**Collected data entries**
= Beginning of Section =
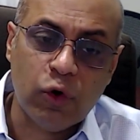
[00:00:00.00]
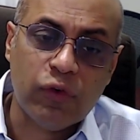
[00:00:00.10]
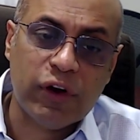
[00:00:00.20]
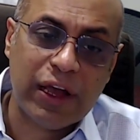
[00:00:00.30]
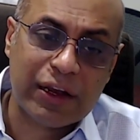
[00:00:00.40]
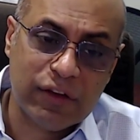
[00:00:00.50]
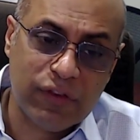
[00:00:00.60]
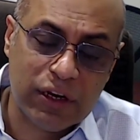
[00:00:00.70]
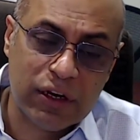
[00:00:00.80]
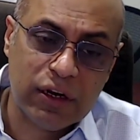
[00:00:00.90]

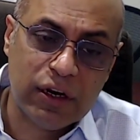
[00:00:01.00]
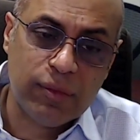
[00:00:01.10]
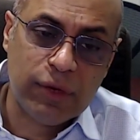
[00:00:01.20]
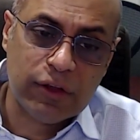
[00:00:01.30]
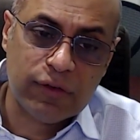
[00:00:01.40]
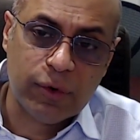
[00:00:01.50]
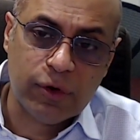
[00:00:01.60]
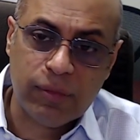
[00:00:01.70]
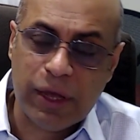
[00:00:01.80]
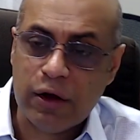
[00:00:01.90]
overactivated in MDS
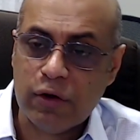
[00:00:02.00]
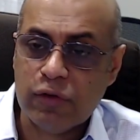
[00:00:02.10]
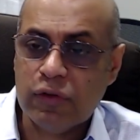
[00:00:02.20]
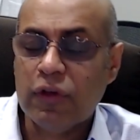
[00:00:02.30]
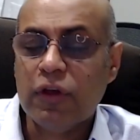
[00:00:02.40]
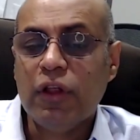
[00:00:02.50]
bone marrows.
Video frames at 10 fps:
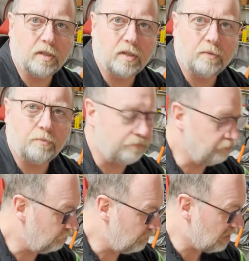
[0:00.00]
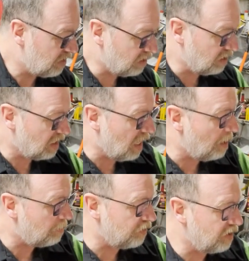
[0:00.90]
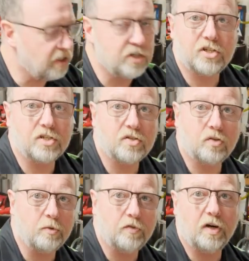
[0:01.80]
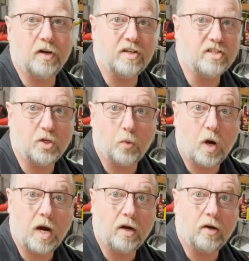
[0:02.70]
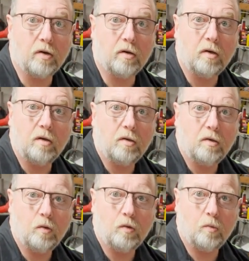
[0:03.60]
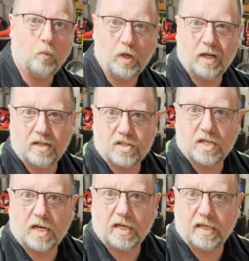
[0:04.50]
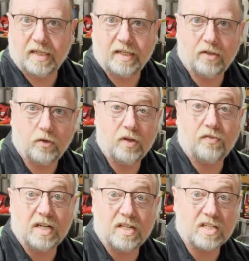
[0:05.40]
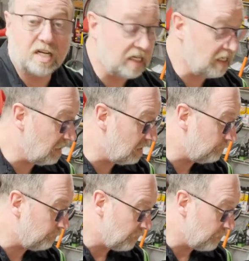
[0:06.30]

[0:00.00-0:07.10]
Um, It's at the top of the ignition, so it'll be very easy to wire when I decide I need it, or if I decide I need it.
= End of Section =
**AIM OF THE TASK**
Your answer must consist of the entries, unchanged, with no pictures in it.

**COMPLETED TASK**
[00:00:00.00]
[00:00:00.10]
[00:00:00.20]
[00:00:00.30]
[00:00:00.40]
[00:00:00.50]
[00:00:00.60]
[00:00:00.70]
[00:00:00.80]
[00:00:00.90]

[00:00:01.00]
[00:00:01.10]
[00:00:01.20]
[00:00:01.30]
[00:00:01.40]
[00:00:01.50]
[00:00:01.60]
[00:00:01.70]
[00:00:01.80]
[00:00:01.90]
overactivated in MDS
[00:00:02.00]
[00:00:02.10]
[00:00:02.20]
[00:00:02.30]
[00:00:02.40]
[00:00:02.50]
bone marrows.
Video frames at 10 fps:
[0:00.00]
[0:00.90]
[0:01.80]
[0:02.70]
[0:03.60]
[0:04.50]
[0:05.40]
[0:06.30]

[0:00.00-0:07.10]
Um, It's at the top of the ignition, so it'll be very easy to wire when I decide I need it, or if I decide I need it.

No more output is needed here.